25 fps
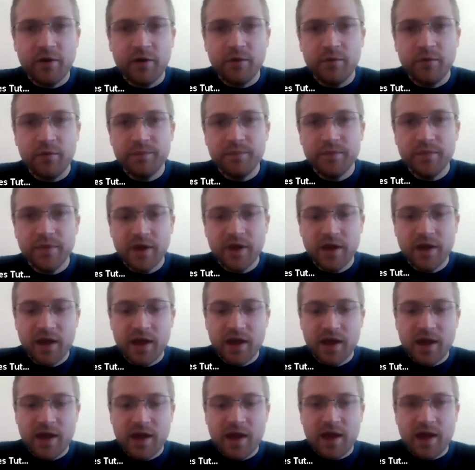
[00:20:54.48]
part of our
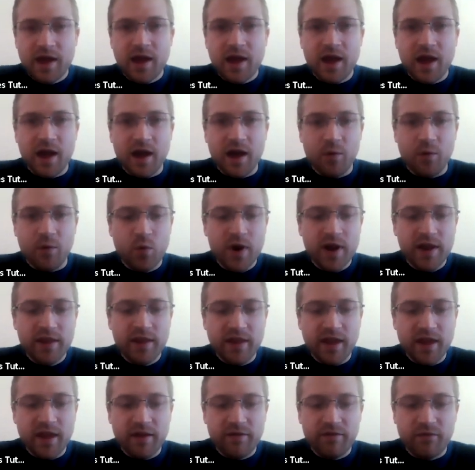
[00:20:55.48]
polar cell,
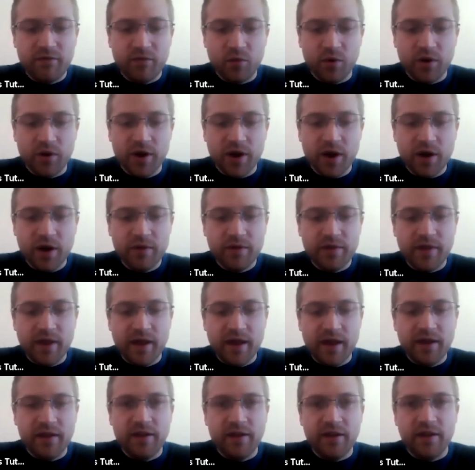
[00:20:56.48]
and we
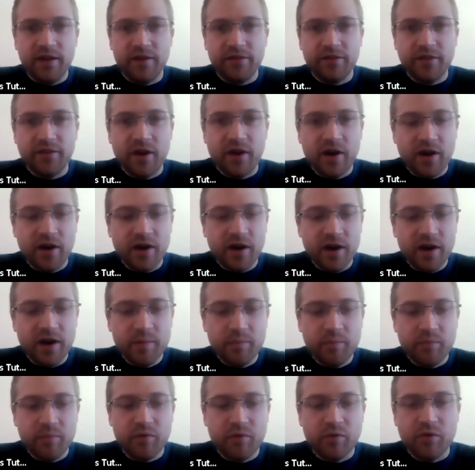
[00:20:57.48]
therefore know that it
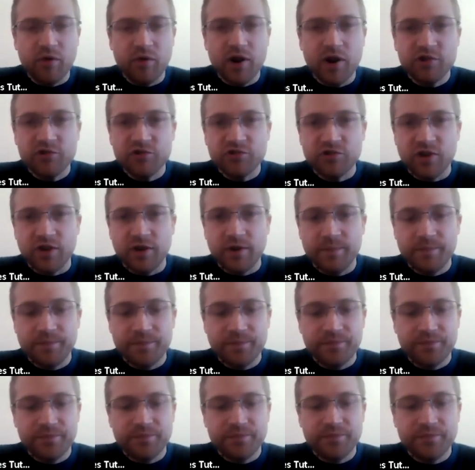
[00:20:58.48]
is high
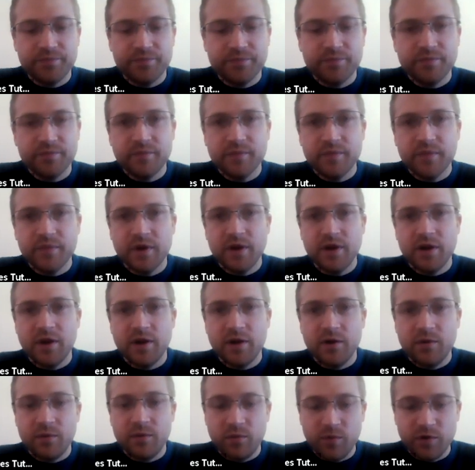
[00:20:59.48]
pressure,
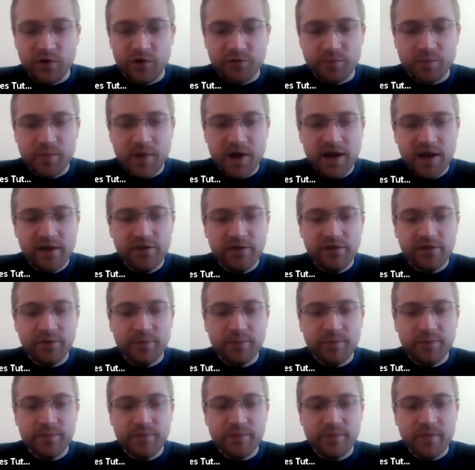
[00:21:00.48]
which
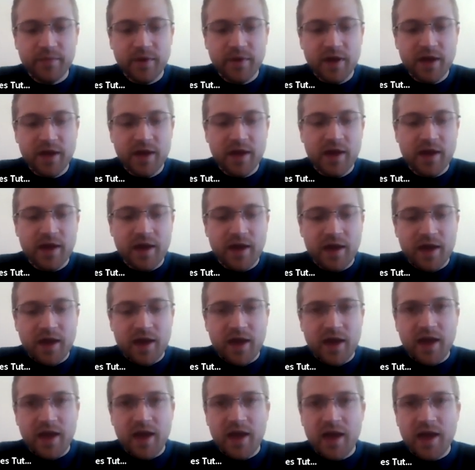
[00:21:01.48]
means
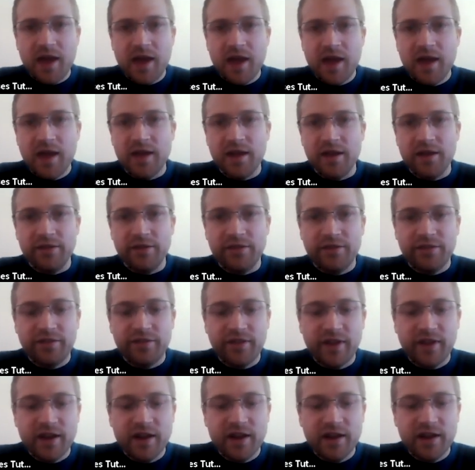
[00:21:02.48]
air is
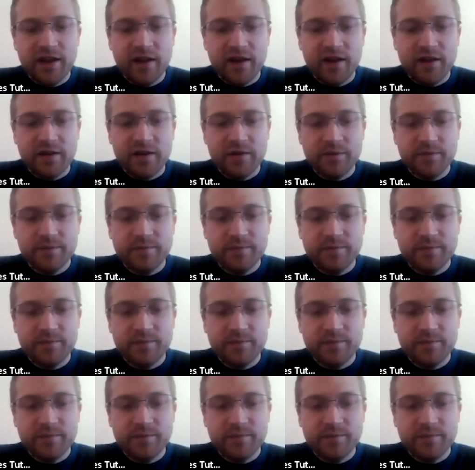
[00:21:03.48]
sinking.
====================
With the pictures left out, copy exactly the lines from the one containing "[00:20:54.48]" through the final line of the records above, both included.

# Answer section:
[00:20:54.48]
part of our
[00:20:55.48]
polar cell,
[00:20:56.48]
and we
[00:20:57.48]
therefore know that it
[00:20:58.48]
is high
[00:20:59.48]
pressure,
[00:21:00.48]
which
[00:21:01.48]
means
[00:21:02.48]
air is
[00:21:03.48]
sinking.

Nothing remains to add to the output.